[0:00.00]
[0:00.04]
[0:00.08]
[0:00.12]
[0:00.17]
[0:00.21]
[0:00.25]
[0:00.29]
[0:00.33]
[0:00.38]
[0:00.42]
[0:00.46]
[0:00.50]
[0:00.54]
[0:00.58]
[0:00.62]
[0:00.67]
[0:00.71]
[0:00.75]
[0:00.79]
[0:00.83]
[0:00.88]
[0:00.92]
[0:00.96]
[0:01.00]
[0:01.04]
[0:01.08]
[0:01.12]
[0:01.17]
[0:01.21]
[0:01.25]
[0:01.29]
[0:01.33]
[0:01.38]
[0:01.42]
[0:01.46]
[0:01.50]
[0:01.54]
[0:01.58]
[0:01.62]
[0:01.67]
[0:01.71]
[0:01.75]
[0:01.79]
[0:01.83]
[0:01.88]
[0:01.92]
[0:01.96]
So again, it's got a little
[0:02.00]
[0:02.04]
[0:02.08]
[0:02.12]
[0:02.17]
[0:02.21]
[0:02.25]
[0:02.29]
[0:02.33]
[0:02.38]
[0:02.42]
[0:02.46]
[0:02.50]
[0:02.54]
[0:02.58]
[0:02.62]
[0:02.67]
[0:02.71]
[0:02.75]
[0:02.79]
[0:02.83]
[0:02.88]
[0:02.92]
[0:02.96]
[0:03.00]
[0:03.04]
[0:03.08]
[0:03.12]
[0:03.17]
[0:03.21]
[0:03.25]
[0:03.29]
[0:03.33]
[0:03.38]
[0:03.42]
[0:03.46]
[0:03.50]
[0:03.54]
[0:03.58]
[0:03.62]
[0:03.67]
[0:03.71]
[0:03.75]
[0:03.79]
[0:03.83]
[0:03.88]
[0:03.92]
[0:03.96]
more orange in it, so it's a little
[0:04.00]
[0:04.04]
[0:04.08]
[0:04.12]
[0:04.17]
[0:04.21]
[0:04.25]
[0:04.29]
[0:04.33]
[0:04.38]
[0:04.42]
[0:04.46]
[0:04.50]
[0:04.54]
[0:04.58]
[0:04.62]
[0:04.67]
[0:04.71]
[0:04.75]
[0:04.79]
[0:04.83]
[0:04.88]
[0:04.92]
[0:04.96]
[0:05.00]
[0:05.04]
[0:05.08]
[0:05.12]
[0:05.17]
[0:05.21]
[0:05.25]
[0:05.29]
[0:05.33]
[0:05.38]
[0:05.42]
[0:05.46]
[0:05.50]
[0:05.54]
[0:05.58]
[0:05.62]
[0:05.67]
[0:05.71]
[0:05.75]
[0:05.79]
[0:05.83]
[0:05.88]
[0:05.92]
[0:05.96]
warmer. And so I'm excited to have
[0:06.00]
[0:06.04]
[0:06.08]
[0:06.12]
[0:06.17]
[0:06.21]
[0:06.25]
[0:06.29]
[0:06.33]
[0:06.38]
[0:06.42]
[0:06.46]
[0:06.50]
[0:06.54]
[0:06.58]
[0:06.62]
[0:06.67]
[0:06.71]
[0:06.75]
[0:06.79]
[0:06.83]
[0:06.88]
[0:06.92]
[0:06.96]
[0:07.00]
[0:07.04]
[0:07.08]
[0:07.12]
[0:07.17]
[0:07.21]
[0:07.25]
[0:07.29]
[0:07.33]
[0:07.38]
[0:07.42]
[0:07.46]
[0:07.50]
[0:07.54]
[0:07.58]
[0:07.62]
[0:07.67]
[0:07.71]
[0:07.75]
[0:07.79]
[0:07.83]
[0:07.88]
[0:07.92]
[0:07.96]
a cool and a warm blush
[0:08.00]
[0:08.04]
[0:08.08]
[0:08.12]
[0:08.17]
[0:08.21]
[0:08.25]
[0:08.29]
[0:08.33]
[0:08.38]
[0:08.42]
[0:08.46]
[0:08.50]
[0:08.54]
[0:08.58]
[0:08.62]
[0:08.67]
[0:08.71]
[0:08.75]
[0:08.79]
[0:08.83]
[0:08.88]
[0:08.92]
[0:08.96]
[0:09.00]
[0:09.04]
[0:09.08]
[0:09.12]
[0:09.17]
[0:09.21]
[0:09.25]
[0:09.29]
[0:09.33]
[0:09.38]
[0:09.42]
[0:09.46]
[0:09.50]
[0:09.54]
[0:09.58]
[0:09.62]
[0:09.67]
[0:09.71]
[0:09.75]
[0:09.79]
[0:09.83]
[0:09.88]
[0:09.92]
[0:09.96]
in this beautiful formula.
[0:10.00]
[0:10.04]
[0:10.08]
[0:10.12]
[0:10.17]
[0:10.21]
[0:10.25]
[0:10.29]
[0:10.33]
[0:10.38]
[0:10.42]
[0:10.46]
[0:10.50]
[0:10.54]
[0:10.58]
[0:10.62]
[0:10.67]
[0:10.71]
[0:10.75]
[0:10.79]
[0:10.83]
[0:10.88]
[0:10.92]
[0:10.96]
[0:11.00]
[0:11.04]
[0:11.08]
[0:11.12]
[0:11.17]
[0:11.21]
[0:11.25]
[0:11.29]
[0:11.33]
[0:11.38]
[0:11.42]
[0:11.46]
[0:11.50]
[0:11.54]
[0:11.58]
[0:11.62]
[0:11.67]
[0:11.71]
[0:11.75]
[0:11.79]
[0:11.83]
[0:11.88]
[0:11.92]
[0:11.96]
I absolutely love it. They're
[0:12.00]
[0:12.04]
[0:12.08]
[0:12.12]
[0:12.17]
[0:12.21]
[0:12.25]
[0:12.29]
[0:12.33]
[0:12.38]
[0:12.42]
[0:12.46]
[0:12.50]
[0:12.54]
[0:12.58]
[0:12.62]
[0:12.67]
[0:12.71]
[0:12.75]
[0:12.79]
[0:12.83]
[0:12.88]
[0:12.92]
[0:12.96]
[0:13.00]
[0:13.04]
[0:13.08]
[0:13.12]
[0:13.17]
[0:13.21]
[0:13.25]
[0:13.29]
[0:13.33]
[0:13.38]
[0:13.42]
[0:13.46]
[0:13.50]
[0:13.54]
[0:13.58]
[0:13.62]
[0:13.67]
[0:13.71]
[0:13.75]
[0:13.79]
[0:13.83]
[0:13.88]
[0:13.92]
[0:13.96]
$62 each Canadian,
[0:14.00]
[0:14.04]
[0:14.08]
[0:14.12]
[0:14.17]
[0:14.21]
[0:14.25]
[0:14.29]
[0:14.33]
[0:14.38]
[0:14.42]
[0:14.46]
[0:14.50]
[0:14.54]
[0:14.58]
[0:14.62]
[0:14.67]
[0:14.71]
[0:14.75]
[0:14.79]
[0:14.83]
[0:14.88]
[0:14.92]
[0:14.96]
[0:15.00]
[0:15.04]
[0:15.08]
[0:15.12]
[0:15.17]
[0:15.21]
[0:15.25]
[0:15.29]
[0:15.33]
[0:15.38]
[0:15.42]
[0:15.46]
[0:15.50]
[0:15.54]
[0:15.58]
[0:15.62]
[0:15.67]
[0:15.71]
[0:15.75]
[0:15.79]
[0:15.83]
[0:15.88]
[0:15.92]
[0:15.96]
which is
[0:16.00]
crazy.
☆ ☆ ☆ ☆
Problem details » Please restate the records in full, word for word.

Exercise output »
[0:00.00]
[0:00.04]
[0:00.08]
[0:00.12]
[0:00.17]
[0:00.21]
[0:00.25]
[0:00.29]
[0:00.33]
[0:00.38]
[0:00.42]
[0:00.46]
[0:00.50]
[0:00.54]
[0:00.58]
[0:00.62]
[0:00.67]
[0:00.71]
[0:00.75]
[0:00.79]
[0:00.83]
[0:00.88]
[0:00.92]
[0:00.96]
[0:01.00]
[0:01.04]
[0:01.08]
[0:01.12]
[0:01.17]
[0:01.21]
[0:01.25]
[0:01.29]
[0:01.33]
[0:01.38]
[0:01.42]
[0:01.46]
[0:01.50]
[0:01.54]
[0:01.58]
[0:01.62]
[0:01.67]
[0:01.71]
[0:01.75]
[0:01.79]
[0:01.83]
[0:01.88]
[0:01.92]
[0:01.96]
So again, it's got a little
[0:02.00]
[0:02.04]
[0:02.08]
[0:02.12]
[0:02.17]
[0:02.21]
[0:02.25]
[0:02.29]
[0:02.33]
[0:02.38]
[0:02.42]
[0:02.46]
[0:02.50]
[0:02.54]
[0:02.58]
[0:02.62]
[0:02.67]
[0:02.71]
[0:02.75]
[0:02.79]
[0:02.83]
[0:02.88]
[0:02.92]
[0:02.96]
[0:03.00]
[0:03.04]
[0:03.08]
[0:03.12]
[0:03.17]
[0:03.21]
[0:03.25]
[0:03.29]
[0:03.33]
[0:03.38]
[0:03.42]
[0:03.46]
[0:03.50]
[0:03.54]
[0:03.58]
[0:03.62]
[0:03.67]
[0:03.71]
[0:03.75]
[0:03.79]
[0:03.83]
[0:03.88]
[0:03.92]
[0:03.96]
more orange in it, so it's a little
[0:04.00]
[0:04.04]
[0:04.08]
[0:04.12]
[0:04.17]
[0:04.21]
[0:04.25]
[0:04.29]
[0:04.33]
[0:04.38]
[0:04.42]
[0:04.46]
[0:04.50]
[0:04.54]
[0:04.58]
[0:04.62]
[0:04.67]
[0:04.71]
[0:04.75]
[0:04.79]
[0:04.83]
[0:04.88]
[0:04.92]
[0:04.96]
[0:05.00]
[0:05.04]
[0:05.08]
[0:05.12]
[0:05.17]
[0:05.21]
[0:05.25]
[0:05.29]
[0:05.33]
[0:05.38]
[0:05.42]
[0:05.46]
[0:05.50]
[0:05.54]
[0:05.58]
[0:05.62]
[0:05.67]
[0:05.71]
[0:05.75]
[0:05.79]
[0:05.83]
[0:05.88]
[0:05.92]
[0:05.96]
warmer. And so I'm excited to have
[0:06.00]
[0:06.04]
[0:06.08]
[0:06.12]
[0:06.17]
[0:06.21]
[0:06.25]
[0:06.29]
[0:06.33]
[0:06.38]
[0:06.42]
[0:06.46]
[0:06.50]
[0:06.54]
[0:06.58]
[0:06.62]
[0:06.67]
[0:06.71]
[0:06.75]
[0:06.79]
[0:06.83]
[0:06.88]
[0:06.92]
[0:06.96]
[0:07.00]
[0:07.04]
[0:07.08]
[0:07.12]
[0:07.17]
[0:07.21]
[0:07.25]
[0:07.29]
[0:07.33]
[0:07.38]
[0:07.42]
[0:07.46]
[0:07.50]
[0:07.54]
[0:07.58]
[0:07.62]
[0:07.67]
[0:07.71]
[0:07.75]
[0:07.79]
[0:07.83]
[0:07.88]
[0:07.92]
[0:07.96]
a cool and a warm blush
[0:08.00]
[0:08.04]
[0:08.08]
[0:08.12]
[0:08.17]
[0:08.21]
[0:08.25]
[0:08.29]
[0:08.33]
[0:08.38]
[0:08.42]
[0:08.46]
[0:08.50]
[0:08.54]
[0:08.58]
[0:08.62]
[0:08.67]
[0:08.71]
[0:08.75]
[0:08.79]
[0:08.83]
[0:08.88]
[0:08.92]
[0:08.96]
[0:09.00]
[0:09.04]
[0:09.08]
[0:09.12]
[0:09.17]
[0:09.21]
[0:09.25]
[0:09.29]
[0:09.33]
[0:09.38]
[0:09.42]
[0:09.46]
[0:09.50]
[0:09.54]
[0:09.58]
[0:09.62]
[0:09.67]
[0:09.71]
[0:09.75]
[0:09.79]
[0:09.83]
[0:09.88]
[0:09.92]
[0:09.96]
in this beautiful formula.
[0:10.00]
[0:10.04]
[0:10.08]
[0:10.12]
[0:10.17]
[0:10.21]
[0:10.25]
[0:10.29]
[0:10.33]
[0:10.38]
[0:10.42]
[0:10.46]
[0:10.50]
[0:10.54]
[0:10.58]
[0:10.62]
[0:10.67]
[0:10.71]
[0:10.75]
[0:10.79]
[0:10.83]
[0:10.88]
[0:10.92]
[0:10.96]
[0:11.00]
[0:11.04]
[0:11.08]
[0:11.12]
[0:11.17]
[0:11.21]
[0:11.25]
[0:11.29]
[0:11.33]
[0:11.38]
[0:11.42]
[0:11.46]
[0:11.50]
[0:11.54]
[0:11.58]
[0:11.62]
[0:11.67]
[0:11.71]
[0:11.75]
[0:11.79]
[0:11.83]
[0:11.88]
[0:11.92]
[0:11.96]
I absolutely love it. They're
[0:12.00]
[0:12.04]
[0:12.08]
[0:12.12]
[0:12.17]
[0:12.21]
[0:12.25]
[0:12.29]
[0:12.33]
[0:12.38]
[0:12.42]
[0:12.46]
[0:12.50]
[0:12.54]
[0:12.58]
[0:12.62]
[0:12.67]
[0:12.71]
[0:12.75]
[0:12.79]
[0:12.83]
[0:12.88]
[0:12.92]
[0:12.96]
[0:13.00]
[0:13.04]
[0:13.08]
[0:13.12]
[0:13.17]
[0:13.21]
[0:13.25]
[0:13.29]
[0:13.33]
[0:13.38]
[0:13.42]
[0:13.46]
[0:13.50]
[0:13.54]
[0:13.58]
[0:13.62]
[0:13.67]
[0:13.71]
[0:13.75]
[0:13.79]
[0:13.83]
[0:13.88]
[0:13.92]
[0:13.96]
$62 each Canadian,
[0:14.00]
[0:14.04]
[0:14.08]
[0:14.12]
[0:14.17]
[0:14.21]
[0:14.25]
[0:14.29]
[0:14.33]
[0:14.38]
[0:14.42]
[0:14.46]
[0:14.50]
[0:14.54]
[0:14.58]
[0:14.62]
[0:14.67]
[0:14.71]
[0:14.75]
[0:14.79]
[0:14.83]
[0:14.88]
[0:14.92]
[0:14.96]
[0:15.00]
[0:15.04]
[0:15.08]
[0:15.12]
[0:15.17]
[0:15.21]
[0:15.25]
[0:15.29]
[0:15.33]
[0:15.38]
[0:15.42]
[0:15.46]
[0:15.50]
[0:15.54]
[0:15.58]
[0:15.62]
[0:15.67]
[0:15.71]
[0:15.75]
[0:15.79]
[0:15.83]
[0:15.88]
[0:15.92]
[0:15.96]
which is
[0:16.00]
crazy.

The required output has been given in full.